# Spark in Action - Chapter 3 Python Version - Lab 230

In [None]:
import os
import logging
from pyspark.sql import functions as F
from pyspark.sql import SparkSession

In [None]:
spark = SparkSession.builder \
        .appName("Union of two dataframes") \
        .master("local[*]") \
        .getOrCreate()

spark.sparkContext.setLogLevel('warn')

22/10/29 17:20:48 WARN SparkSession: Using an existing Spark session; only runtime SQL configurations will take effect.


In [None]:
def get_absolute_file_path(path, filename):
    # To get absolute path for a given filename
    current_dir = os.getcwd() #os.path.dirname(__file__)
    relative_path = "{}{}".format(path, filename)
    absolute_file_path = os.path.join(current_dir, relative_path)
    return absolute_file_path

In [None]:
filename1 = 'Restaurants_in_Wake_County_NC.csv'
path1 = '../net.jgp.books.spark.ch03/data/'
absolute_file_path1 = get_absolute_file_path(path1, filename1)

In [None]:
filename2 = 'Restaurants_in_Durham_County_NC.json'
path2 = '../net.jgp.books.spark.ch03/data/'
absolute_file_path2 = get_absolute_file_path(path2, filename2)

In [None]:
df1 = spark.read.csv(path=absolute_file_path1, header=True, inferSchema=True)

In [None]:
df2 = spark.read.json(absolute_file_path2)

In [None]:
"""
* Builds the dataframe containing the Wake county restaurants
*
* @return A dataframe
"""
def build_wake_restaurants_dataframe(df):
    drop_cols = ["OBJECTID", "GEOCODESTATUS", "PERMITID"]
    df = df.withColumn("county", F.lit("Wake")) \
        .withColumnRenamed("HSISID", "datasetId") \
        .withColumnRenamed("NAME", "name") \
        .withColumnRenamed("ADDRESS1", "address1") \
        .withColumnRenamed("ADDRESS2", "address2") \
        .withColumnRenamed("CITY", "city") \
        .withColumnRenamed("STATE", "state") \
        .withColumnRenamed("POSTALCODE", "zip") \
        .withColumnRenamed("PHONENUMBER", "tel") \
        .withColumnRenamed("RESTAURANTOPENDATE", "dateStart") \
        .withColumn("dateEnd", F.lit(None)) \
        .withColumnRenamed("FACILITYTYPE", "type") \
        .withColumnRenamed("X", "geoX") \
        .withColumnRenamed("Y", "geoY") \
        .drop("OBJECTID", "GEOCODESTATUS", "PERMITID")

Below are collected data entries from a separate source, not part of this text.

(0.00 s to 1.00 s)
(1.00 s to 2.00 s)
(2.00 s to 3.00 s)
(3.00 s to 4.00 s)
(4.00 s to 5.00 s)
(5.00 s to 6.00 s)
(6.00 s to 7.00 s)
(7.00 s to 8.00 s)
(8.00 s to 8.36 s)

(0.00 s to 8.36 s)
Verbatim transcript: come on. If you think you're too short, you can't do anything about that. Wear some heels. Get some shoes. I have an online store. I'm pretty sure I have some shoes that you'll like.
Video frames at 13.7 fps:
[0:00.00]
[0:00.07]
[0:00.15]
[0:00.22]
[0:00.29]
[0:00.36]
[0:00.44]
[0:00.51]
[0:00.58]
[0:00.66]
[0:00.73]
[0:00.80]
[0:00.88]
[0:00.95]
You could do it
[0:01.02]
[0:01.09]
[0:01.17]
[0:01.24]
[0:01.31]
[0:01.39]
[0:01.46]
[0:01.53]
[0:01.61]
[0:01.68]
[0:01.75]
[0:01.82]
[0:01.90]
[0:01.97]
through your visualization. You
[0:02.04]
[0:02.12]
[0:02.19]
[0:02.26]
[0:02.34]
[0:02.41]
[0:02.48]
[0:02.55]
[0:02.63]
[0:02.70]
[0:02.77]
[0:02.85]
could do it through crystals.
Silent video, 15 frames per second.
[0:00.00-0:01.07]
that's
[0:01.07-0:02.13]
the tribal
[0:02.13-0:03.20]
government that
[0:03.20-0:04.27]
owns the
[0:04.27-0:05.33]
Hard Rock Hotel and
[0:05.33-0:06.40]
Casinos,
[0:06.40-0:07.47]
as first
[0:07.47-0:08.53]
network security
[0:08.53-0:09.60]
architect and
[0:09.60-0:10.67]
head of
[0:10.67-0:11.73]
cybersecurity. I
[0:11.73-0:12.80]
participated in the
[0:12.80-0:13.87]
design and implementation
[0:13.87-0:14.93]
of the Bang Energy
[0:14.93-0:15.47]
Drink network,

    df = df.withColumn("id",
                       F.concat(F.col("state"), F.lit("_"),
                                F.col("county"), F.lit("_"),
                                F.col("datasetId")))
    # I left the following line if you want to play with repartitioning
    # df = df.repartition(4);
    return df


In [None]:
"""
* Builds the dataframe containing the Durham county restaurants
*
* @return A dataframe
"""
def build_durham_restaurants_dataframe(df):
    drop_cols = ["fields", "geometry", "record_timestamp", "recordid"]
    df =  df.withColumn("county", F.lit("Durham")) \
            .withColumn("datasetId", F.col("fields.id")) \
            .withColumn("name", F.col("fields.premise_name")) \
            .withColumn("address1", F.col("fields.premise_address1")) \
            .withColumn("address2", F.col("fields.premise_address2")) \
            .withColumn("city", F.col("fields.premise_city")) \
            .withColumn("state", F.col("fields.premise_state")) \
            .withColumn("zip", F.col("fields.premise_zip")) \
            .withColumn("tel", F.col("fields.premise_phone")) \
            .withColumn("dateStart", F.col("fields.opening_date")) \
            .withColumn("dateEnd", F.col("fields.closing_date")) \
            .withColumn("type", F.split(F.col("fields.type_description"), " - ").getItem(1)) \
            .withColumn("geoX", F.col("fields.geolocation").getItem(0)) \
            .withColumn("geoY", F.col("fields.geolocation").getItem(1)) \
            .drop(*drop_cols)

    df = df.withColumn("id",
                       F.concat(F.col("state"), F.lit("_"),
                                F.col("county"), F.lit("_"),
                                F.col("datasetId")))
    # I left the following line if you want to play with repartitioning
    # df = df.repartition(4);
    return df


In [None]:
"""
* Performs the union between the two dataframes.
*
* @param df1 Left Dataframe to union on
* @param df2 Right Dataframe to union from
"""
def combineDataframes(df1, df2):
    df = df1.unionByName(df2)
    df.show(5)
    df.printSchema()
    logging.warning("We have {} records.".format(df.count()))
    partition_count = df.rdd.getNumPartitions()
    logging.warning("Partition count: {}".format(partition_count))



In [None]:
wakeRestaurantsDf = build_wake_restaurants_dataframe(df1)
durhamRestaurantsDf = build_durham_restaurants_dataframe(df2)

In [None]:
combineDataframes(wakeRestaurantsDf, durhamRestaurantsDf)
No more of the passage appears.